Supplied records:

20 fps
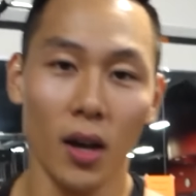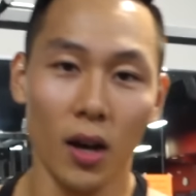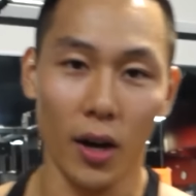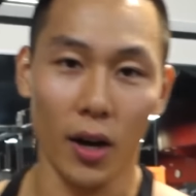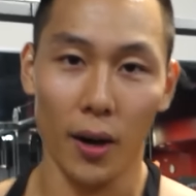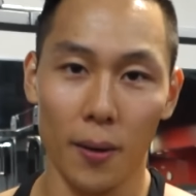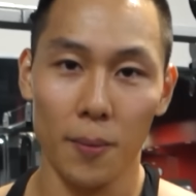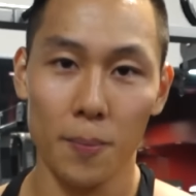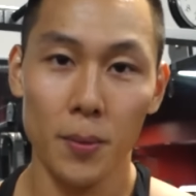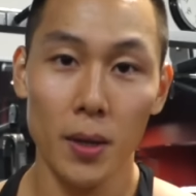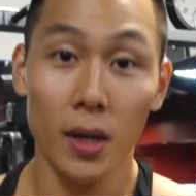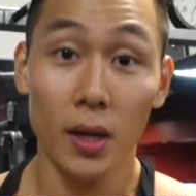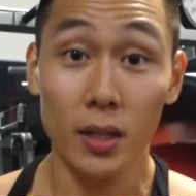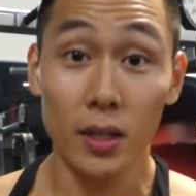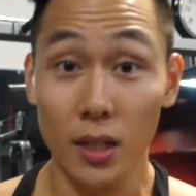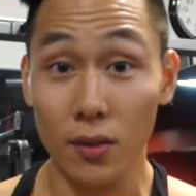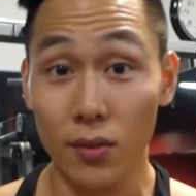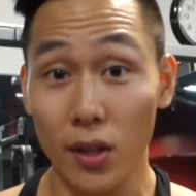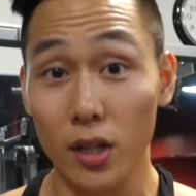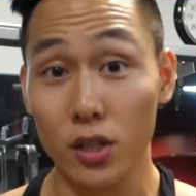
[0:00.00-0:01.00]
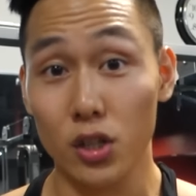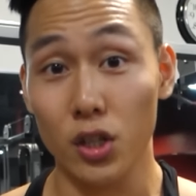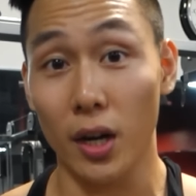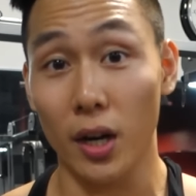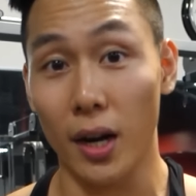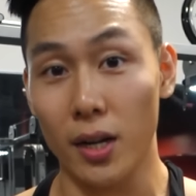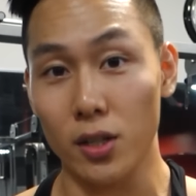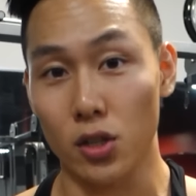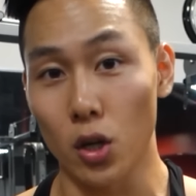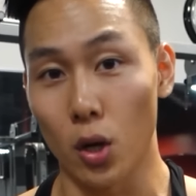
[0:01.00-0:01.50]
Okay. Give that a shot,
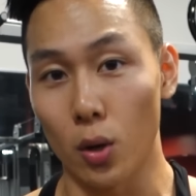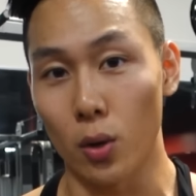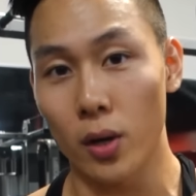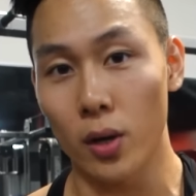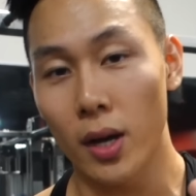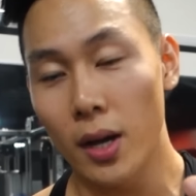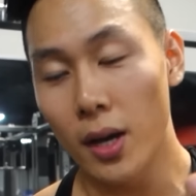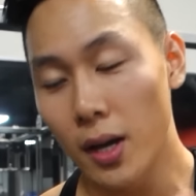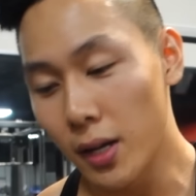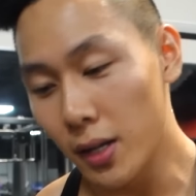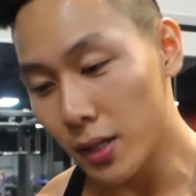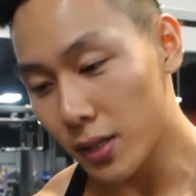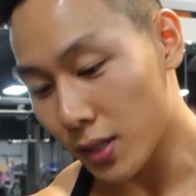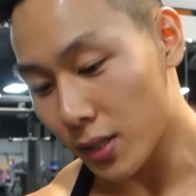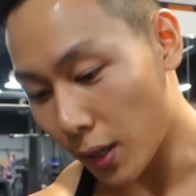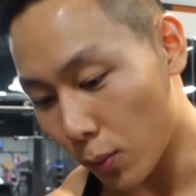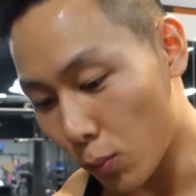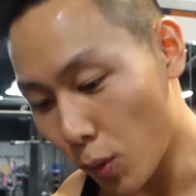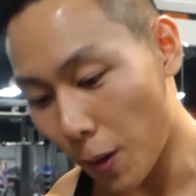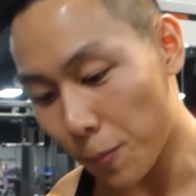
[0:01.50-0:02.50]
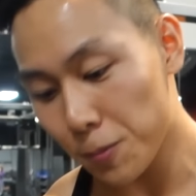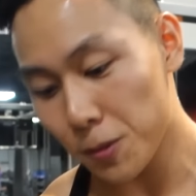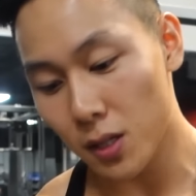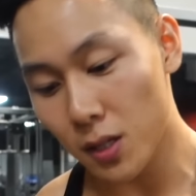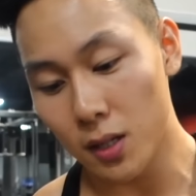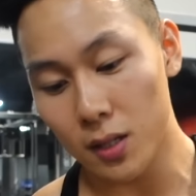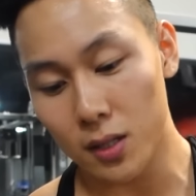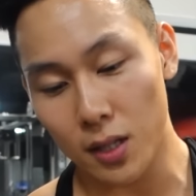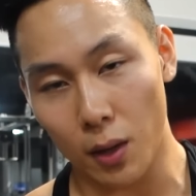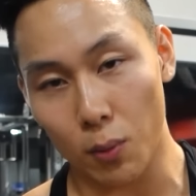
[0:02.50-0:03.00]
guys. So 10 reps,
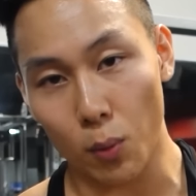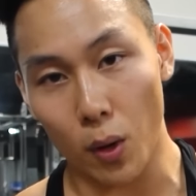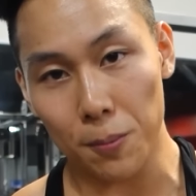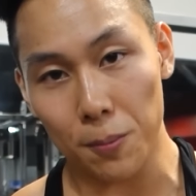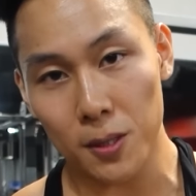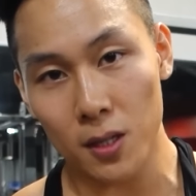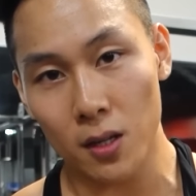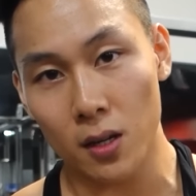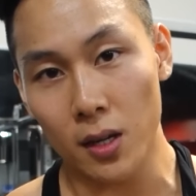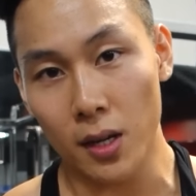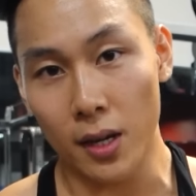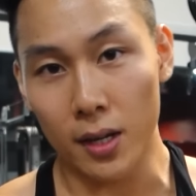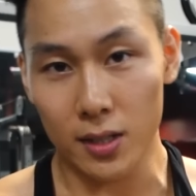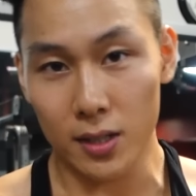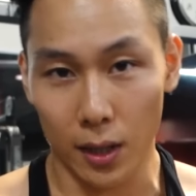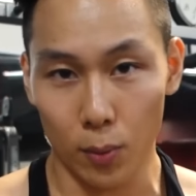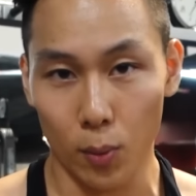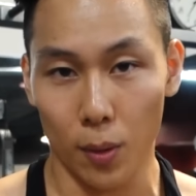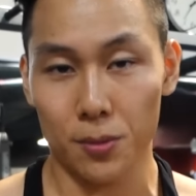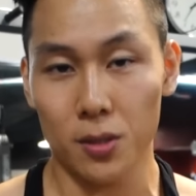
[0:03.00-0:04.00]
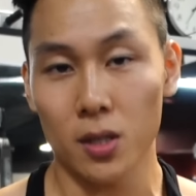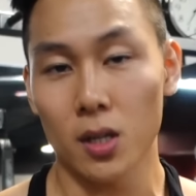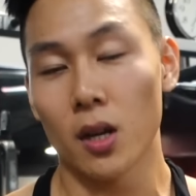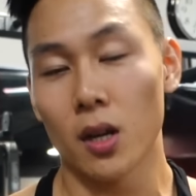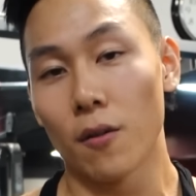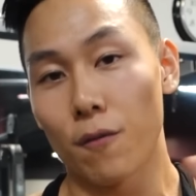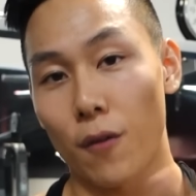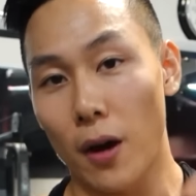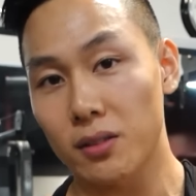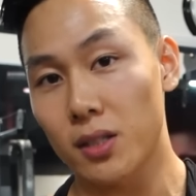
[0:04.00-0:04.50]
10 reps, 10 reps.
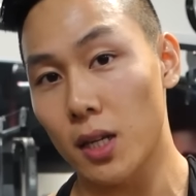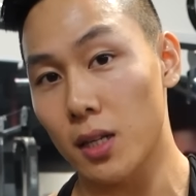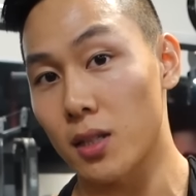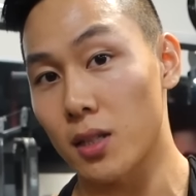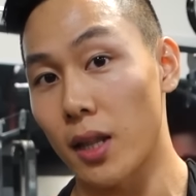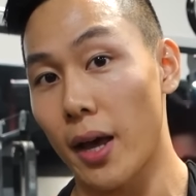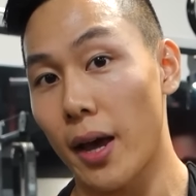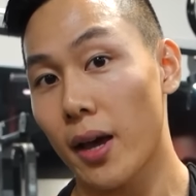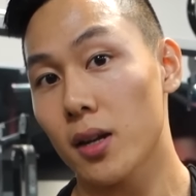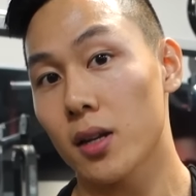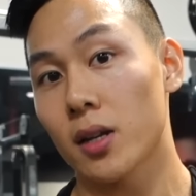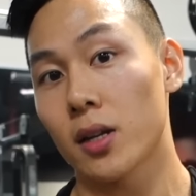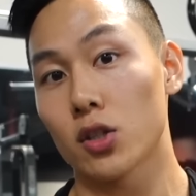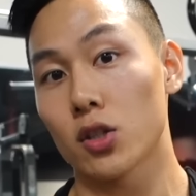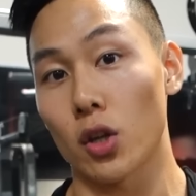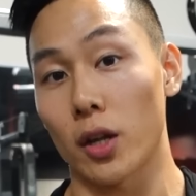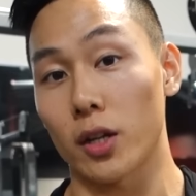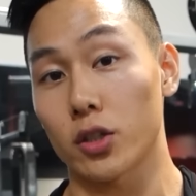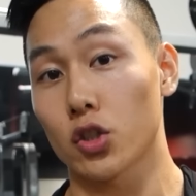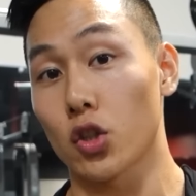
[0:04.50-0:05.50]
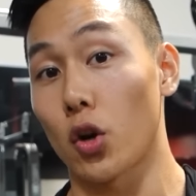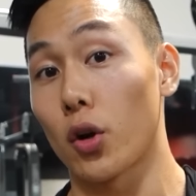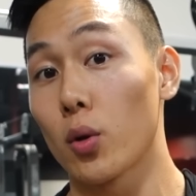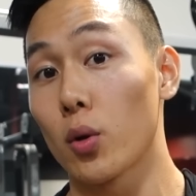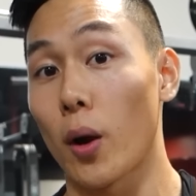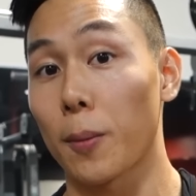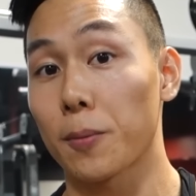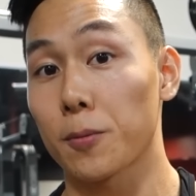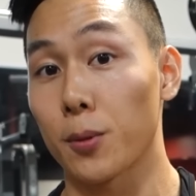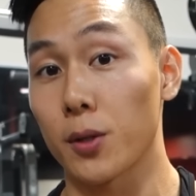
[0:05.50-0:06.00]
5 sets of that. So that's 30
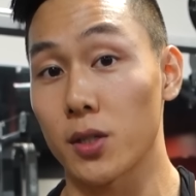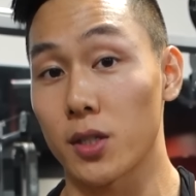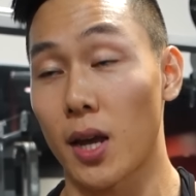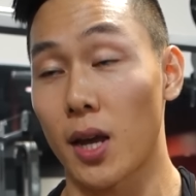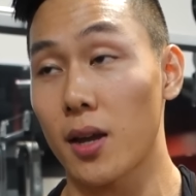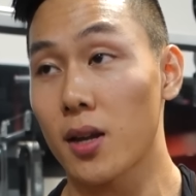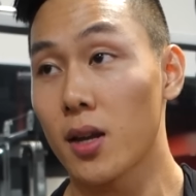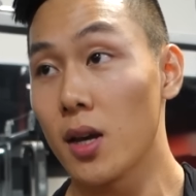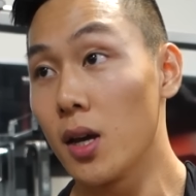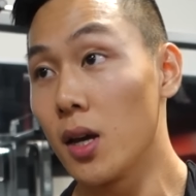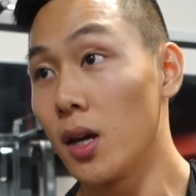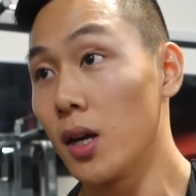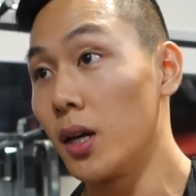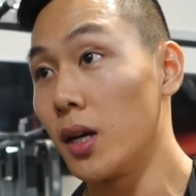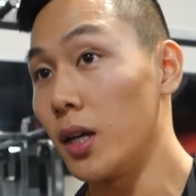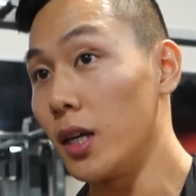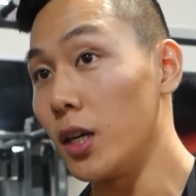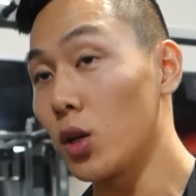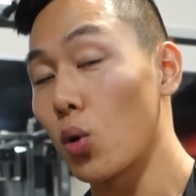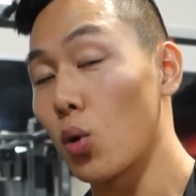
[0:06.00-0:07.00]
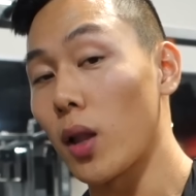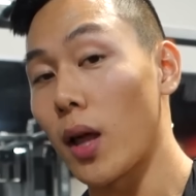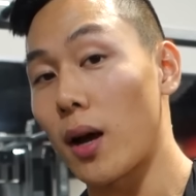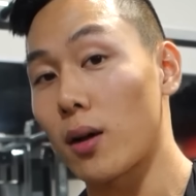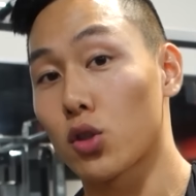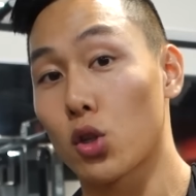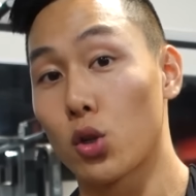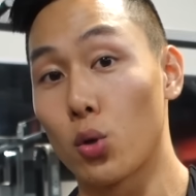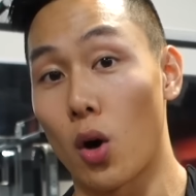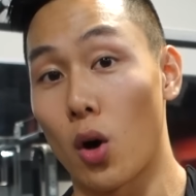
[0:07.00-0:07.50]
reps per set, equal
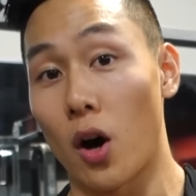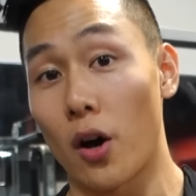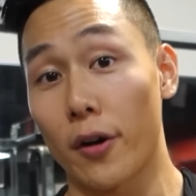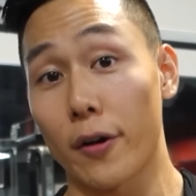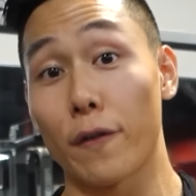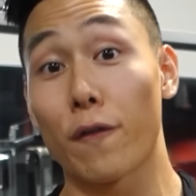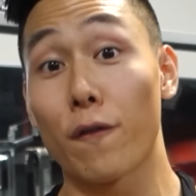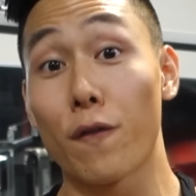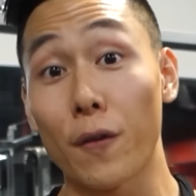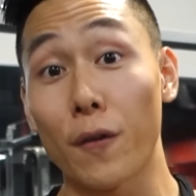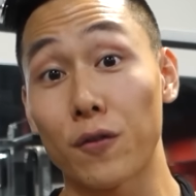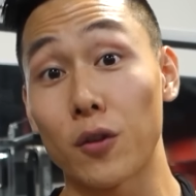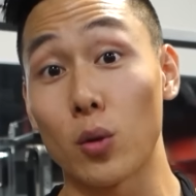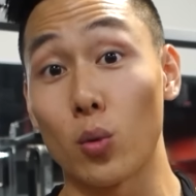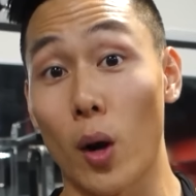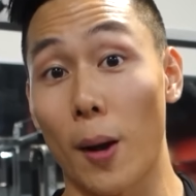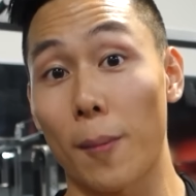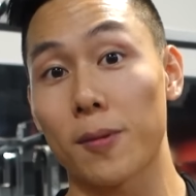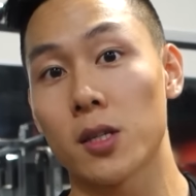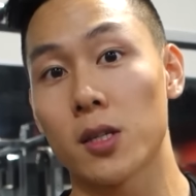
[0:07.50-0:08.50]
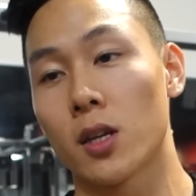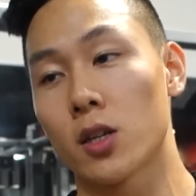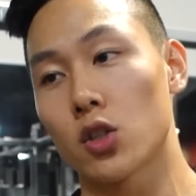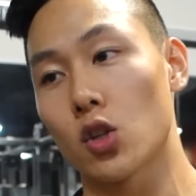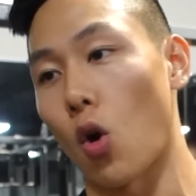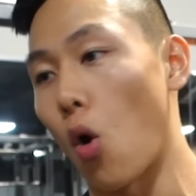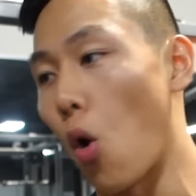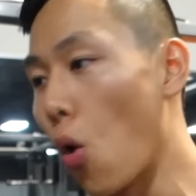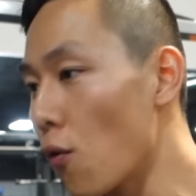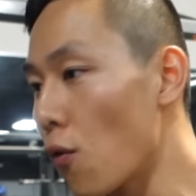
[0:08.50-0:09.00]
out to 150 reps.
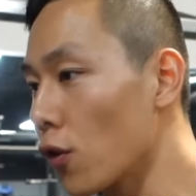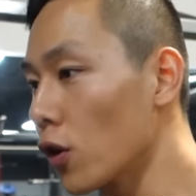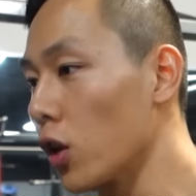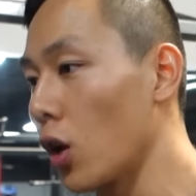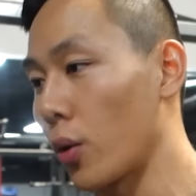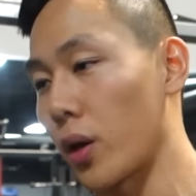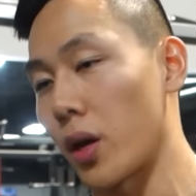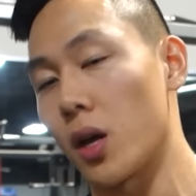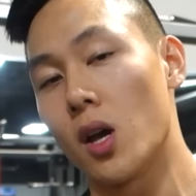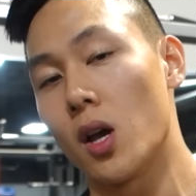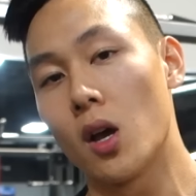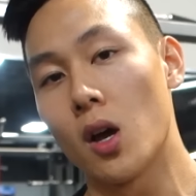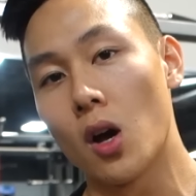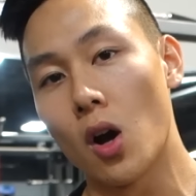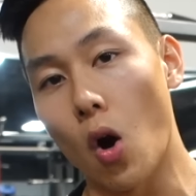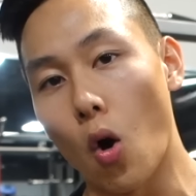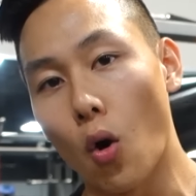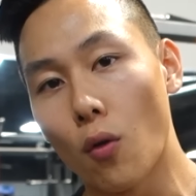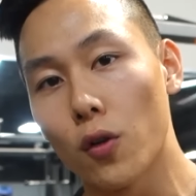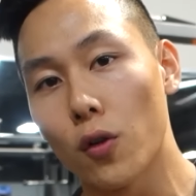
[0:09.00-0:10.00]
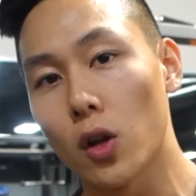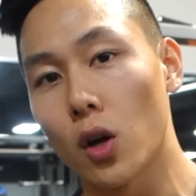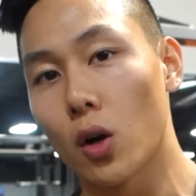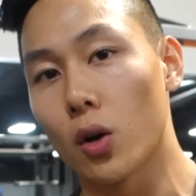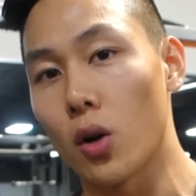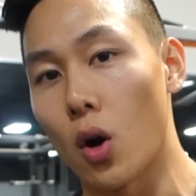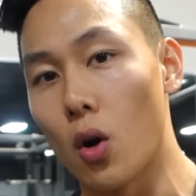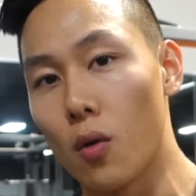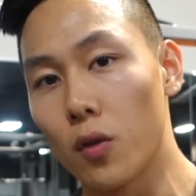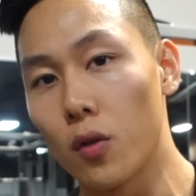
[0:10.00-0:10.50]
So overload it.
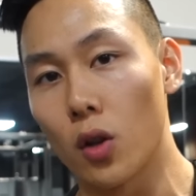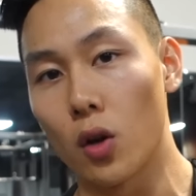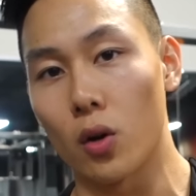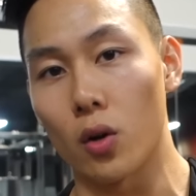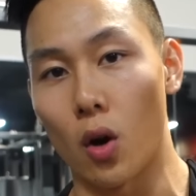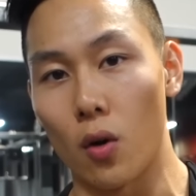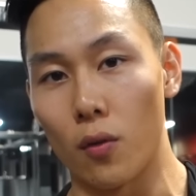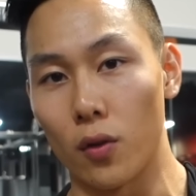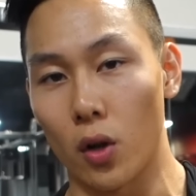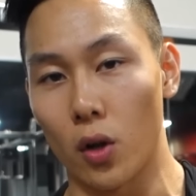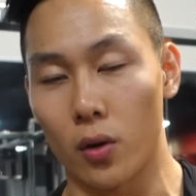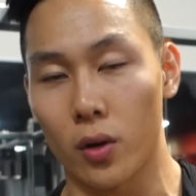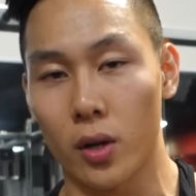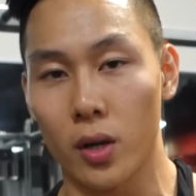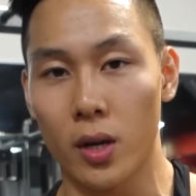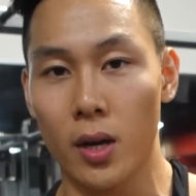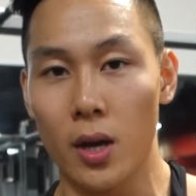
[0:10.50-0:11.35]
Overload, overload, overload.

Directions:
Where the line containing "[0:04.00-0:04.50]" appears above, start there and set down each line exactly through the last line of the data; leave out every picture.

Finished exercise:
[0:04.00-0:04.50]
10 reps, 10 reps.
[0:04.50-0:05.50]
[0:05.50-0:06.00]
5 sets of that. So that's 30
[0:06.00-0:07.00]
[0:07.00-0:07.50]
reps per set, equal
[0:07.50-0:08.50]
[0:08.50-0:09.00]
out to 150 reps.
[0:09.00-0:10.00]
[0:10.00-0:10.50]
So overload it.
[0:10.50-0:11.35]
Overload, overload, overload.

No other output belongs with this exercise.